12/30 was real

May 25, 2026 · campaign-reports

Campaign: 2026-05-24-nvidia-nemotron-super-3-120b-agentic-core-v1
Prior campaign: 2026-05-19-nemotron-super-3-120b-agentic-core-v1
Model: NVIDIA Nemotron Super 3 120B A12B (nvidia.nemotron-super-3-120b, AWS Bedrock ON_DEMAND us-east-1)
Harness: agentic-core-v1 (10 tasks x 3 runs = 30 total)
Campaign date: 2026-05-24

The first run of Nemotron Super 3 120B returned 12/30 — a 13-point miss against the pre-campaign prediction of 25/30. A result that far from expectation raises an obvious question: was it a bad run, or does the model genuinely top out here?

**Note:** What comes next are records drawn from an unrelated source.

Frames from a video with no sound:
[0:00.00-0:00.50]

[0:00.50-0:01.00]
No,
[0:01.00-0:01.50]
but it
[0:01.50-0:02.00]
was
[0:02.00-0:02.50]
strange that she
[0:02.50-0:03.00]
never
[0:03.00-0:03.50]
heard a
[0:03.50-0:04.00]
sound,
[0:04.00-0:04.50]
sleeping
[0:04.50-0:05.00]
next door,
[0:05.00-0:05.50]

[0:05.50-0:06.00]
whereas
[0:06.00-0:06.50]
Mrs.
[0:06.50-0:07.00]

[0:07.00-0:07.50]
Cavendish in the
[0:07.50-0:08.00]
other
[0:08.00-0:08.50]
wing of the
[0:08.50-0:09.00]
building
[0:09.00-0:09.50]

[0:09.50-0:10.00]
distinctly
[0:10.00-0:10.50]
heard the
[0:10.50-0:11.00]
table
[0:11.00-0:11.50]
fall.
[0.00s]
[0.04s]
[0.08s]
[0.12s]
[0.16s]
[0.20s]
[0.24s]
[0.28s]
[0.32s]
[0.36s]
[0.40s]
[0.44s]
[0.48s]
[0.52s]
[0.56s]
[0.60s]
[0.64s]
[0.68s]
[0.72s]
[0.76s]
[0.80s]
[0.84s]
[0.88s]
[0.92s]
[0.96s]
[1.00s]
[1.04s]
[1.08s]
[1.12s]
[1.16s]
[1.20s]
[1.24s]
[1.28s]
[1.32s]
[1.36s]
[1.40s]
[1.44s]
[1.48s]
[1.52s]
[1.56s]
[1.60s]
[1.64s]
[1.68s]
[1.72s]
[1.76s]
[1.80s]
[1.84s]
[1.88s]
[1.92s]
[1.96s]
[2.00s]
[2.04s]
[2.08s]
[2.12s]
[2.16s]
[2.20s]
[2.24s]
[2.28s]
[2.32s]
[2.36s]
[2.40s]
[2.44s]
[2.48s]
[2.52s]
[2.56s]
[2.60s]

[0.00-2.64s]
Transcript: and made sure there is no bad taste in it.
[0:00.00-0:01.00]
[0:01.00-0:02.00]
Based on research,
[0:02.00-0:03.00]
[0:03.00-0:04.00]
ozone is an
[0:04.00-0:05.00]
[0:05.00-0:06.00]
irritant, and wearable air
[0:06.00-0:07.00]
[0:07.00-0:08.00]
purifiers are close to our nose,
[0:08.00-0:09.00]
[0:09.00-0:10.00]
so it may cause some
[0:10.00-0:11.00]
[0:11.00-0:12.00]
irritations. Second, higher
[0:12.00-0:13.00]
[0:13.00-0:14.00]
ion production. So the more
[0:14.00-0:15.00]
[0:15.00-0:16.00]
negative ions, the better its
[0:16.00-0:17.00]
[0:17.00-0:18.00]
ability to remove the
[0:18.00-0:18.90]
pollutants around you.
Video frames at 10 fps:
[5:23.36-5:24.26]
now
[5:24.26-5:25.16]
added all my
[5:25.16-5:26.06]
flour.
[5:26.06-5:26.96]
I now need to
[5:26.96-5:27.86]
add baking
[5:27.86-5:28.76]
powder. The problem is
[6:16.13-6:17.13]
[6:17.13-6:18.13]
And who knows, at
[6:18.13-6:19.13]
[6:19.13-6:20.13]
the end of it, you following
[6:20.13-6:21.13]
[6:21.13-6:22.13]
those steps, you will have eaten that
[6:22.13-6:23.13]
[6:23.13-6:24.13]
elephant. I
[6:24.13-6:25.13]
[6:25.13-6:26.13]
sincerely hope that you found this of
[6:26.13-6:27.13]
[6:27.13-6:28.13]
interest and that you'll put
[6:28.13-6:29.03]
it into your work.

The second run answers that. 11/30 (36.7%), $0.017 total, $0.00154/pass. One point from the prior result. Same failure patterns on the same tasks. The model has a genuine structural ceiling on this harness, and it’s in the low 30s.

That settles the noise question. The more interesting thing that came out of the second run is different: Nemotron now scores 2/3 on task_09 (know when to stop), which puts it above GPT-OSS 120B’s 1/3 on the one task most high-scoring models still fail. Two models, same 120B parameters, same Bedrock infrastructure, 12 points apart overall — and the lower-scoring one has the better impossibility gate.

What changed between run 1 and run 2?

[Observed — campaign data, verified: pass_rate_by_task.csv]

Task	2026-05-24	2026-05-19	Change
task_01 fix failing test	0/3	2/3	down
task_02 refactor duplicated code	0/3	1/3	down
task_03 investigate log	1/3	0/3	up
task_04 trace through codebase	0/3	0/3	flat
task_05 minimal fix	1/3	1/3	flat
task_06 handle ambiguous requirement	1/3	2/3	down
task_07 multi-step plan	1/3	0/3	up
task_08 recover from tool error	2/3	2/3	flat
task_09 know when to stop	2/3	1/3	up
task_10 SQL investigation	3/3	3/3	flat
Total	11/30	12/30	-1

Total cost: $0.017 | $0.00154/pass | avg latency: ~2.6s/run (verified: cost_breakdown.csv)

The per-task numbers move in both directions — task_01 and task_02 dropped, task_03 and task_07 improved — but the total stays within 1 point of the prior run. task_04 (codebase trace) held at 0/3 for the second consecutive campaign: 6/6 failures total across both runs. task_10 (SQL investigation) held at 3/3 again. The model’s profile is stable.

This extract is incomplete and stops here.